La pensée du roi Frédéric-Guillaume a été pourrie de bonne heure dans les enseignemens de l’école historique ; il s’est formé sur ce terrain comme en un champ clos. De 1830 à 1839, Stahl publie sa Philosophie du droit ; on en retrouve les données à chaque phrase des fameux discours de 1840[1]. Ne sent-on pas aussi couler la sève de Jean-Jacques sous l’éloquence révolutionnaire de 92 ? Les conventionnels étaient les sectaires du Contrat social ; le roi de Prusse est le sectaire d’une philosophie de l’absolutisme. Adepte sincère, il a la manie des conversions, et ce n’est pas le côté le moins original d’un esprit si multiple, que ce désir incessant d’amener son prochain à sa foi. Il n’est à son goût qu’une façon d’obéir, c’est de se laisser convaincre, et le commandement ne lui est agréable qu’à la condition d’opérer une soudaine métamorphose au plus profond des coeurs. De là quelque chose à la fois de pédantesque et d’inspiré dans les allures autocratiques de sa majesté prussienne : on dirait d’un confesseur inexorable ou d’un maître d’école infaillible[2].

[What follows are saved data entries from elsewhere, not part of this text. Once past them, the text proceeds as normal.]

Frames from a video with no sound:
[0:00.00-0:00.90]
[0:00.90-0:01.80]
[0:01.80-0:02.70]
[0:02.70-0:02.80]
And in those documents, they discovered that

  1. Voici ces données, résumées par quelqu’un qui connaît bien l’Allemagne, M. Ott, auteur d’une très exacte analyse de la philosophie de Hegel : — Par suite du péché originel, le règne divin pour lequel Dieu a créé l’humanité, ce règne de la liberté véritable dans la conformité de la volonté de l’homme avec celle de Dieu, n’a pu être réalisé. Dieu a dû soumettre l’homme à un règne temporel, à des liens matériels, c’est-à-dire aux lois de l’ordre social et à celles qui naissent des circonstances historiques. La vie terrestre n’est ainsi qu’une préparation au règne divin. Dans ce règne temporel, l’homme est assujetti. Dieu le conduit et le dirige autant par les sentimens et les croyances qu’il lui inspire que par l’ordre matériel qu’il lui impose. De ce point de vue-là, l’école historique justifie tout l’état social existant. La division des classes est nécessitée par la diversité des fonctions. La noblesse héréditaire, c’est l’élément de durée et de stabilité. La royauté, c’est l’organe de Dieu même sur terre. Les états-généraux et les diètes ne peuvent être considérés comme les représentans de la souveraineté qui n’appartient qu’au roi, mais comme les patrons du peuple auprès de celui-ci, etc., etc.

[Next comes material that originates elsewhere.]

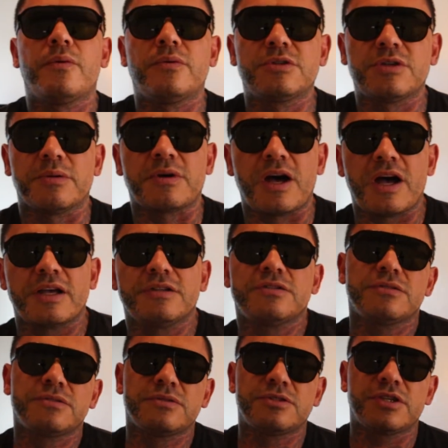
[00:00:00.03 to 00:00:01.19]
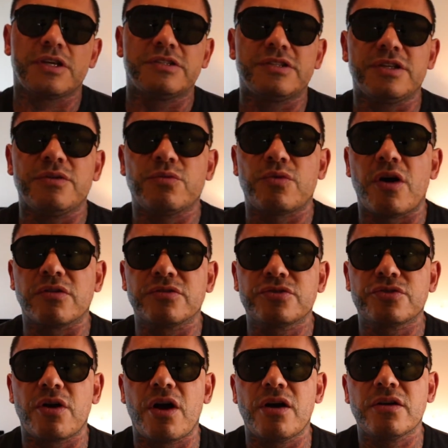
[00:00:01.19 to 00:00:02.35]
What's up, guys? JC, Wrong
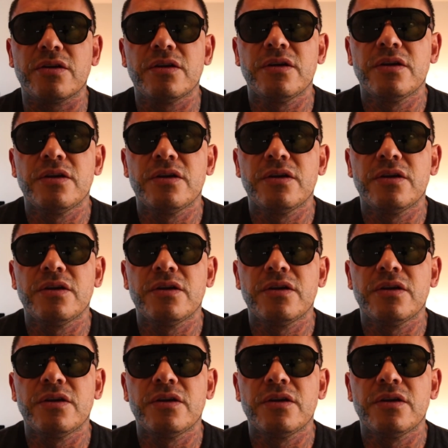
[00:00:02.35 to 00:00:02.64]
Strong.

  2. Dernièrement le professeur Michelet s’était mis en un mauvais cas : déjà chargé du gros péché de son implacable hégélianisme, il avait touché quelques mots des affaires d’église au coin d’un pauvre journal berlinois. On inventa pour le punir une peine bien digne de la clémence d’un gouvernement paternel : M. Michelet fut destitué ; mais la justice miséricordieuse du roi, tout en confirmant la sentence, en déclara l’exécution indéfiniment suspendue. C’était proprement lui mettre la corde au cou pour le faire asseoir sur la potence. L’université de Berlin se permit de remontrer que cette pénalité n’était pas du tout inscrite au code académique. Le roi répondit qu’il pardonnerait à M. Michelet quand M. Michelet se repentirait. Celui-ci écrivit alors pour se justifier : le roi fermait hier toute la correspondance, en déclarant officiellement qu’il ne voyait point de suffisante contrition dans la lettre de l’hérétique, et qu’il n’y avait pas là de repentir intérieur (die inflige Reue).